*Work task:*
Write out all the entries word for word and omit any pictures.

• • • •

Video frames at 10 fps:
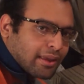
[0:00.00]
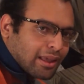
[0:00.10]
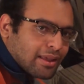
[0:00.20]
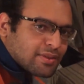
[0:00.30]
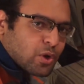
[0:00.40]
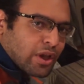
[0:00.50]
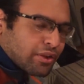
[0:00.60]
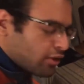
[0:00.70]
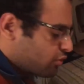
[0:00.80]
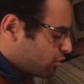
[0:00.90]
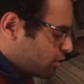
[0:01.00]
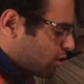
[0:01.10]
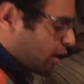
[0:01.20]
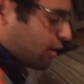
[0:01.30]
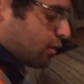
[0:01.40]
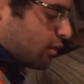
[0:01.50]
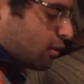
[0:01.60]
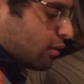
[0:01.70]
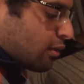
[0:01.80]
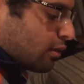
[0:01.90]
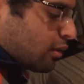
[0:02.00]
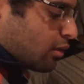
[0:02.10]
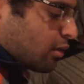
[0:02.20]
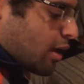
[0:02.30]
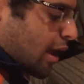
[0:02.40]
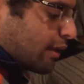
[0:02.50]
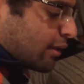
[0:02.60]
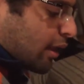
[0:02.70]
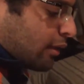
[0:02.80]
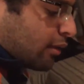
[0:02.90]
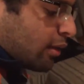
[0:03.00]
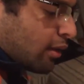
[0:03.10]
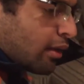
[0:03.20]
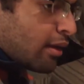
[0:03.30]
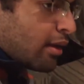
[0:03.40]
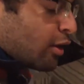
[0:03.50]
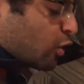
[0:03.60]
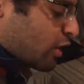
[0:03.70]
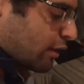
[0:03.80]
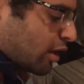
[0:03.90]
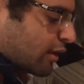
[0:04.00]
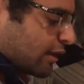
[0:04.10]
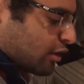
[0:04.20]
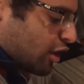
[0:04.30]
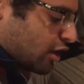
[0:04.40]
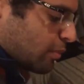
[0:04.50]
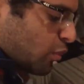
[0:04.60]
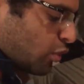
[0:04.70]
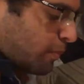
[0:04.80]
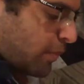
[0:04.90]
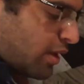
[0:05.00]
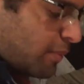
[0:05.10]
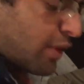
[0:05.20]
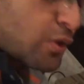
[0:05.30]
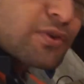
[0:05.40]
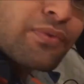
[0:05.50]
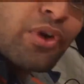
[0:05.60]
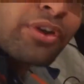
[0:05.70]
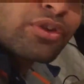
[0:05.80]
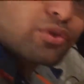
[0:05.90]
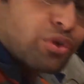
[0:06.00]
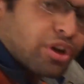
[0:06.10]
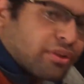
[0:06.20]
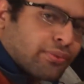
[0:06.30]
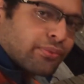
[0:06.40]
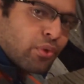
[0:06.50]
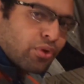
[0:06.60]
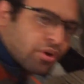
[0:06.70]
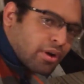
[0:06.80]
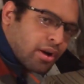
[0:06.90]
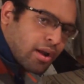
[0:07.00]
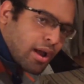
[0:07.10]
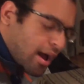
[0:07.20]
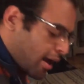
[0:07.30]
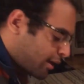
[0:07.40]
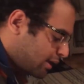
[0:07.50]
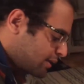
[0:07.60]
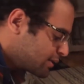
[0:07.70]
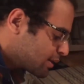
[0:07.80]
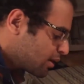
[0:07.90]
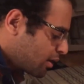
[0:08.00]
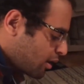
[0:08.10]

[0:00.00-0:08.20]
keys you can enter, and then you cannot enter any more beep because you've entered already 4 keys.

• • • •

*Task output:*
Video frames at 10 fps:
[0:00.00]
[0:00.10]
[0:00.20]
[0:00.30]
[0:00.40]
[0:00.50]
[0:00.60]
[0:00.70]
[0:00.80]
[0:00.90]
[0:01.00]
[0:01.10]
[0:01.20]
[0:01.30]
[0:01.40]
[0:01.50]
[0:01.60]
[0:01.70]
[0:01.80]
[0:01.90]
[0:02.00]
[0:02.10]
[0:02.20]
[0:02.30]
[0:02.40]
[0:02.50]
[0:02.60]
[0:02.70]
[0:02.80]
[0:02.90]
[0:03.00]
[0:03.10]
[0:03.20]
[0:03.30]
[0:03.40]
[0:03.50]
[0:03.60]
[0:03.70]
[0:03.80]
[0:03.90]
[0:04.00]
[0:04.10]
[0:04.20]
[0:04.30]
[0:04.40]
[0:04.50]
[0:04.60]
[0:04.70]
[0:04.80]
[0:04.90]
[0:05.00]
[0:05.10]
[0:05.20]
[0:05.30]
[0:05.40]
[0:05.50]
[0:05.60]
[0:05.70]
[0:05.80]
[0:05.90]
[0:06.00]
[0:06.10]
[0:06.20]
[0:06.30]
[0:06.40]
[0:06.50]
[0:06.60]
[0:06.70]
[0:06.80]
[0:06.90]
[0:07.00]
[0:07.10]
[0:07.20]
[0:07.30]
[0:07.40]
[0:07.50]
[0:07.60]
[0:07.70]
[0:07.80]
[0:07.90]
[0:08.00]
[0:08.10]

[0:00.00-0:08.20]
keys you can enter, and then you cannot enter any more beep because you've entered already 4 keys.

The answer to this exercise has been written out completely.